Richard Nahem, an ex-New Yorker living in Paris, leads private insider tours showing visitors the Paris most of them never see on their own (www.eyepreferparistours.com), and also writes a popular insider's blog www.eyepreferparis.com.
The beauty of Paris in the spring is heightened by the magnificence of the parks and gardens in bloom around the city. One of the most pleasurable activities you can experience is a stroll through one of the parks and settling yourself on a chair to enjoy.
The quintessential Parisian park, Luxembourg Gardens is one of the most beautiful and visited parks in Paris. The original gardens were an extension of a Florentine style palace built in 1611 for Maria de Medici, the widow of King Henry IV.
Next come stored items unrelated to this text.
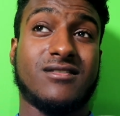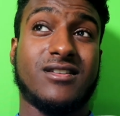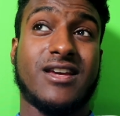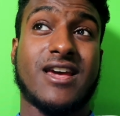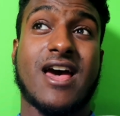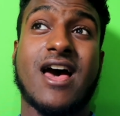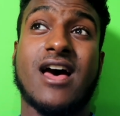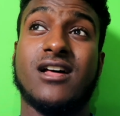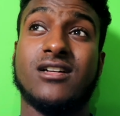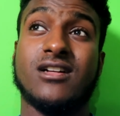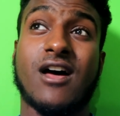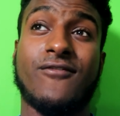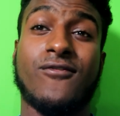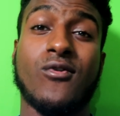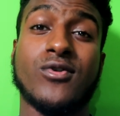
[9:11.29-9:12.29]
Yeah,
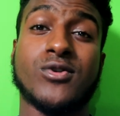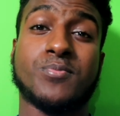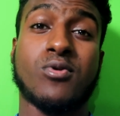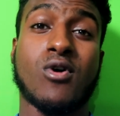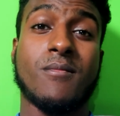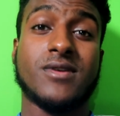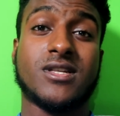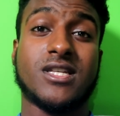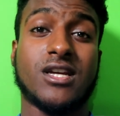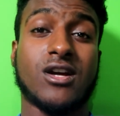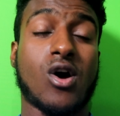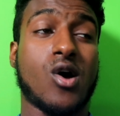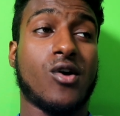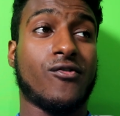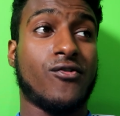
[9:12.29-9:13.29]
I thought he was promising
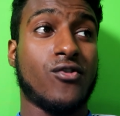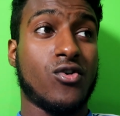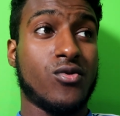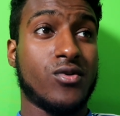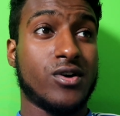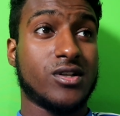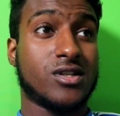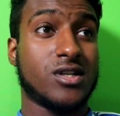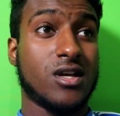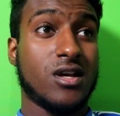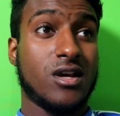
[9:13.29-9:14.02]
going forward.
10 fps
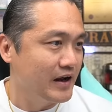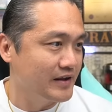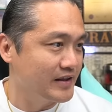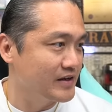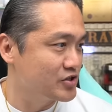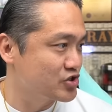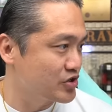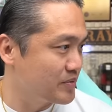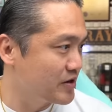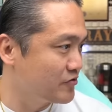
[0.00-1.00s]
I think it's
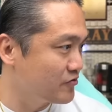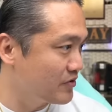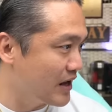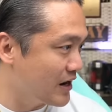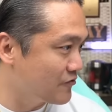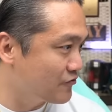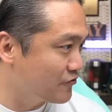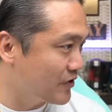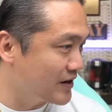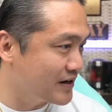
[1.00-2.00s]
streaming live
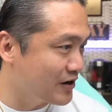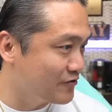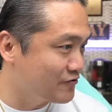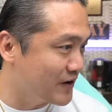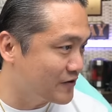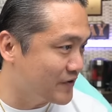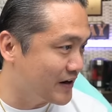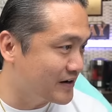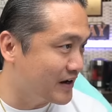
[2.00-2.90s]
right now, fine.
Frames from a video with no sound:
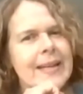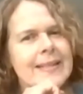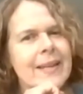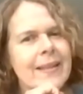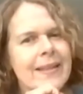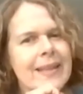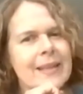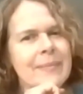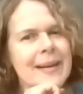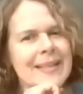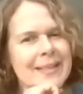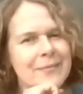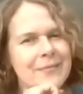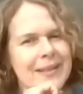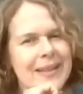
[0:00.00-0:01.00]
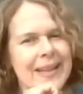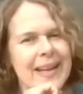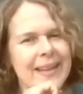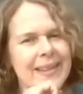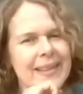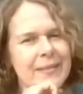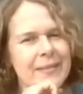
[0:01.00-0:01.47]
there's nothing better for
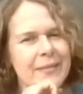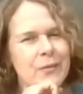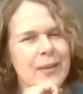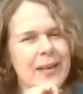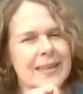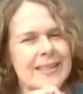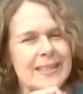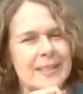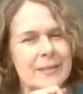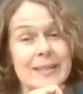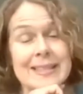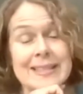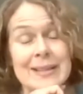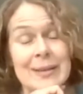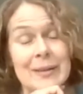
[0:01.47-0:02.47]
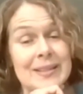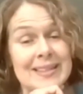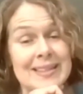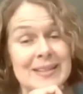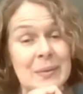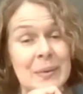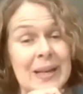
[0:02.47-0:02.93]
that than if the writer's a bit shocked
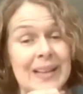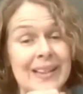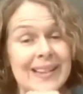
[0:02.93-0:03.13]
as well.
Situated on 55 acres in the heart of the St. Germain area of Paris, the gardens include a formal garden in the center, a pond to float toy sailboats, which are available to rent, tennis courts, a marionette theater, a carousel, pony rides for children, cafes, a gazebo for musical performances, and most unusual of all, a bee apiary. The gardens also contain a statuary of over 100 sculptures including figures of writers, artists, historical figures, and special section with the Queens of France.
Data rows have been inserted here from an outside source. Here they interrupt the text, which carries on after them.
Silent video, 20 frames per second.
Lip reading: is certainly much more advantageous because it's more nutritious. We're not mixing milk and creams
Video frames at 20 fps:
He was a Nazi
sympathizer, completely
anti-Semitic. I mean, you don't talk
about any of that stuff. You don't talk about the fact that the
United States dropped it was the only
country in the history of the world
The centerpiece of the gardens is the Medici Fountain, a quiet oasis that resembles an Italian grotto featuring statues from Greek mythology.
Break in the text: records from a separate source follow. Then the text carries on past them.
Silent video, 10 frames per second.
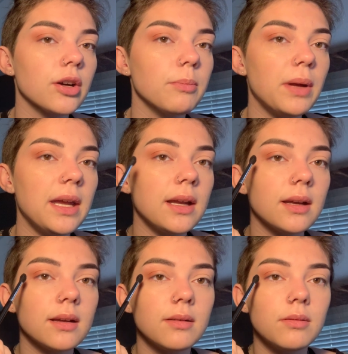
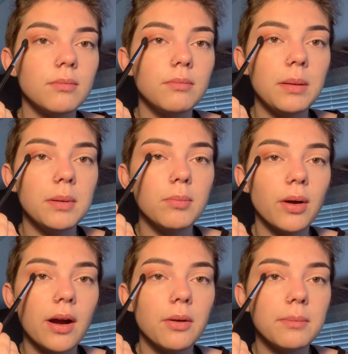pink, maybe
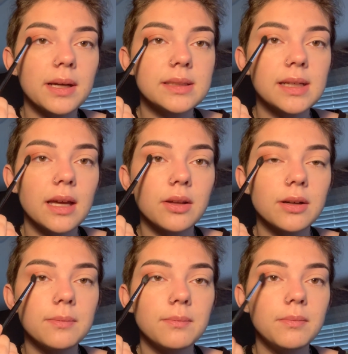brown mixed
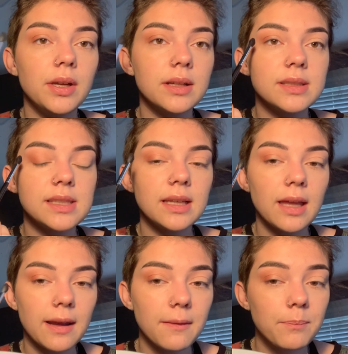together. But you can see,
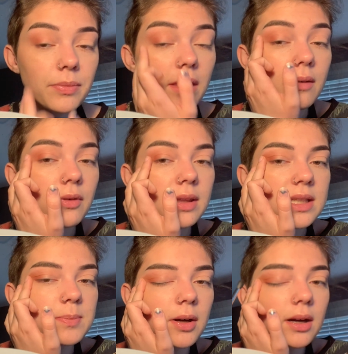like, for
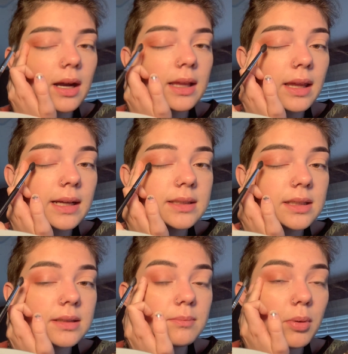this part I like
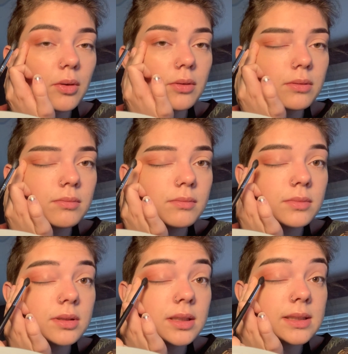to pull
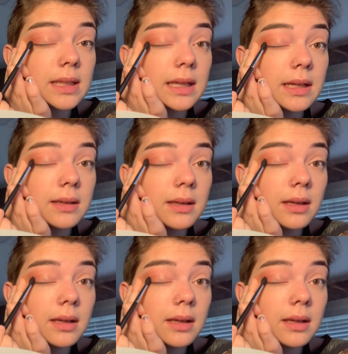to see,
World renowned for its magnificent rosebushes with over 1,200 varieties, the Bagatelle Gardens has run an annual rose contest since 1907. Part of the largest park in Paris, the Bois de Boulogne, the Bagatelle Gardens have an adjoining neoclassical Chateau built as hunting lodge in 1720. Built on a dare and wager by Marie Antoinette, the chateau was constructed in a record time period of three months and owned by Comte d’Artois, brother of Louis XV.
In later years, the chateau was acquired by the city of Paris in 1905 and the gardens were created by Jean-Claude Nicolas Forestier, the Commissioner of Gardens for the city of Paris.
Every June and July the chateau hosts a series of Chopin concerts.
One of the most beloved parks in Paris, The Tuileries was also the grounds for an historic royal palace. After the death of her husband Henry II in 1559, Catherine De Medici started to build Tuileries Palace in 1564. In 1660 under the reign of Louis XIV, Andre Le Notre, who also designed the classic gardens of Versailles, redesigned the gardens. During the Paris Commune in 1870, the palace was burned down and all that remains today are the gardens and two structures, The Orangerie, which now houses the magnificent Monet water lily paintings, and the Jeu de Paume museum of photography.
Today The Tuileries features attractions such as restaurants and cafes, sailboat rentals, ice cream stands, sculpture gardens, and twice a year a tent is setup for Fashion Week shows. In summer the gardens host am amusement park with rides including a Ferris wheel, a Fun House, a carousel, games of chance, and cotton candy.